### What is expected
Exact transcript, pictures excluded: write out every record below.

==== Record excerpts

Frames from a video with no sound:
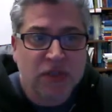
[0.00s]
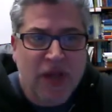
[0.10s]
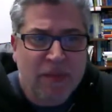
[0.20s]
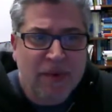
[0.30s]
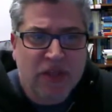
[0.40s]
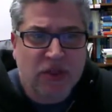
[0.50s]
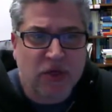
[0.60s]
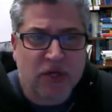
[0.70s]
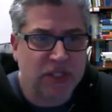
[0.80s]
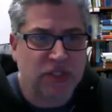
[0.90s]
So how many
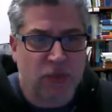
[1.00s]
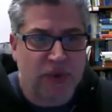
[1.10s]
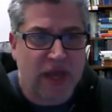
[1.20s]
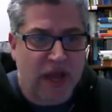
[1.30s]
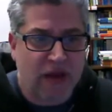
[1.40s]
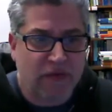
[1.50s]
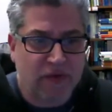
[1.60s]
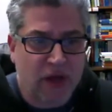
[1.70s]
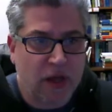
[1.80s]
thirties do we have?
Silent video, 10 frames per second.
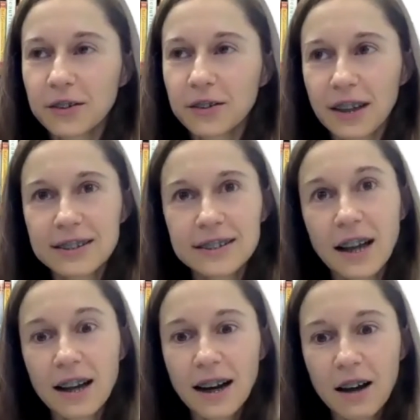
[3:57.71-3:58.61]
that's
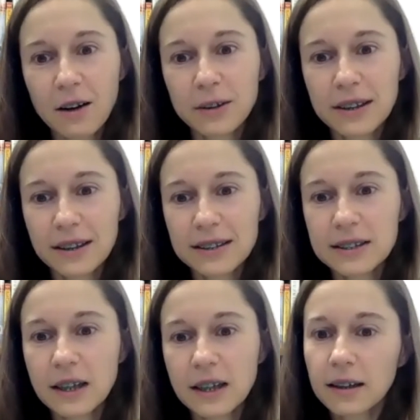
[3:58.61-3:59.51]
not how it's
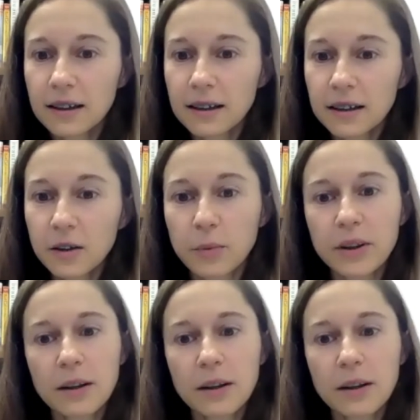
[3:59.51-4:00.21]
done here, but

========

### Task answer
Frames from a video with no sound:
[0.00s]
[0.10s]
[0.20s]
[0.30s]
[0.40s]
[0.50s]
[0.60s]
[0.70s]
[0.80s]
[0.90s]
So how many
[1.00s]
[1.10s]
[1.20s]
[1.30s]
[1.40s]
[1.50s]
[1.60s]
[1.70s]
[1.80s]
thirties do we have?
Silent video, 10 frames per second.
[3:57.71-3:58.61]
that's
[3:58.61-3:59.51]
not how it's
[3:59.51-4:00.21]
done here, but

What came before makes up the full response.